The Hands of Orlac (1924)
Hope comes when Dr. Serral (Hans Homma) offers to perform an experimental procedure for Orlac by transplanting the hands of a deceased man onto his. However, the hands Serral chooses belong to executed murderer Vasseur, and, thus discovering, Orlac declares that he shall not touch another human being with them.
This leads Paul to separate himself from his wife Yvonne (Alexandra Sorina) in fear of harming her, and his fears grow when he suddenly finds himself in possession of a knife that was used to murder a moneylender - the very murder that led to Vasseur's execution. To make matters worse, Orlac also finds that he can no longer play the piano and, after a few years, their finances are drained, forcing Yvonne to go to Orlac's father (Fritz Strassny) for help, only to be refused due to the father's hate for his son.
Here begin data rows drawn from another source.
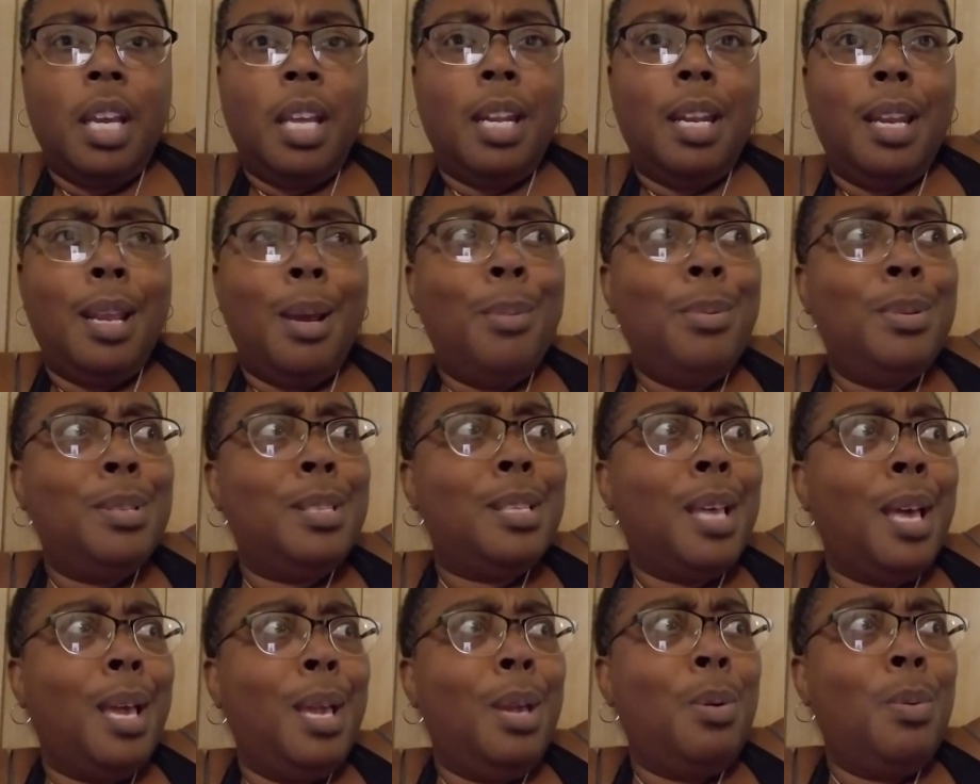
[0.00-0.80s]
I was
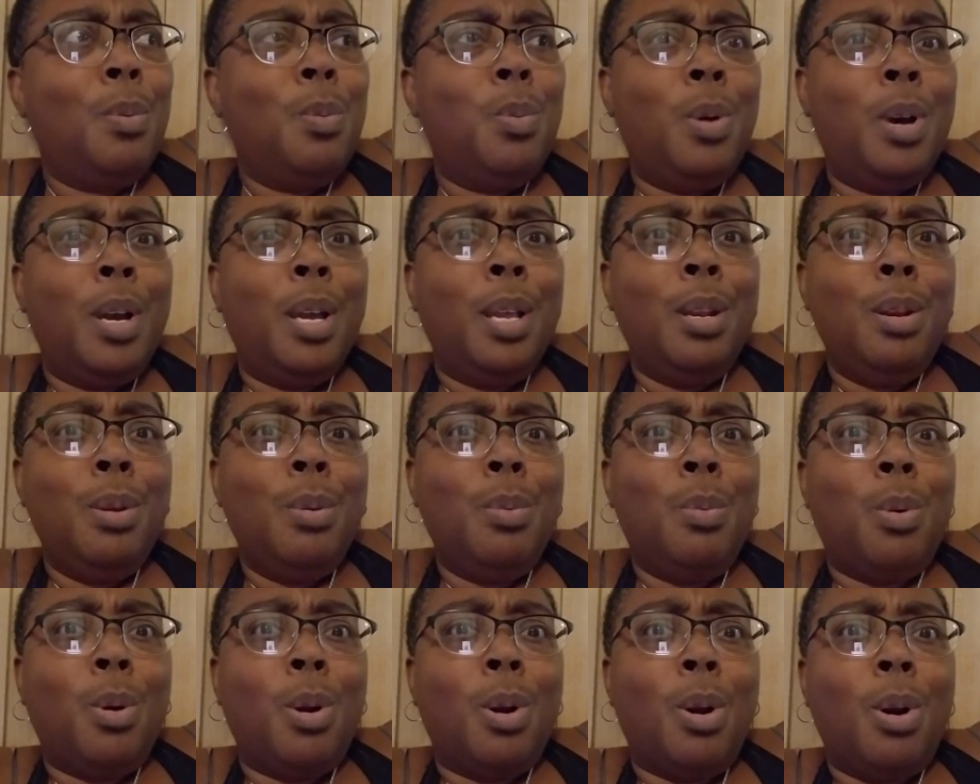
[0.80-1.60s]
like, "What in the
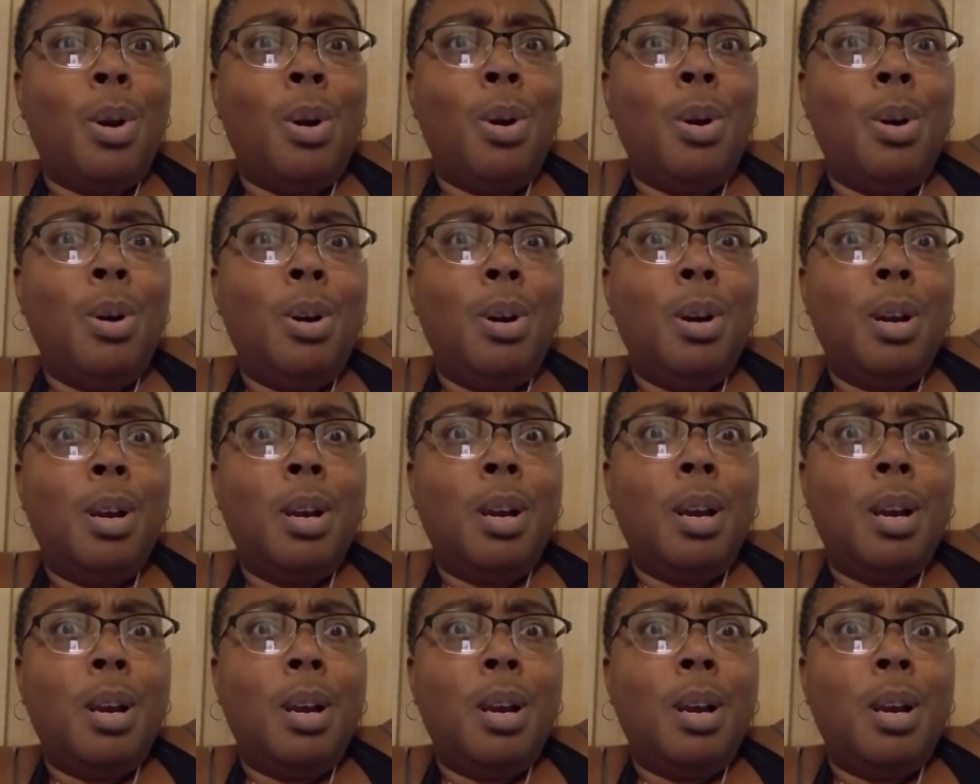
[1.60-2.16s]
world?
Meanwhile, a shadowy figure has been lurking, manipulating the Orlacs' maid (Carmen Cartellieri) into furthering Orlac's fears by attempting to seduce him and then telling him he has the hands of a killer, as well as encouraging her to lead the Orlacs into going to Paul's father. Paul finally goes himself, to find his father murdered with Vasseur's knife after his servant was lured away by a false letter that turns out to also be in Vasseur's handwriting.
Leaving the investigation, Paul runs into the man who has been conspiring with his maid. The man claims to be Vasseur himself - and he wants a million francs to keep silent about the fact that Orlac now has Vasseur's hands, and thus would be held responsible for his father's murder. Paul must now decide whether to turn himself in or do something to silence Vasseur once and for all.
If the plot seems even somewhat familiar, the movie was adapted, quite differently but with more fanfare, as Mad Love in 1935, starring Peter Lorre as Orlac. It was also adapted again, closer to this original 1924 version, under The Hands of Orlac in 1960, with Mel Ferrer in the title role (this time as Stephen Orlac). As great as Peter Lorre's performance is, Mad Love might as well be a completely different story despite sharing character names and some plot points. In the end, that one is closer to a horror film than this original which, despite the promise of some supernatural elements early on, truly turns into a crime drama as the movie goes on.
So, looking at this as probably the closest film adaption of Maurice Renard's original novel, Conrad Veidt is absolutely at the top of his game as the tortured Orlac. Joining again with director Robert Wiene, for whom Veidt played the somnambulist in The Cabinet of Dr. Caligari, the scenes where the hands are almost literally dragging him forward are some of the most disturbing in silent movie history. The performance works largely due to this being from the silent era, because it is almost completely physical.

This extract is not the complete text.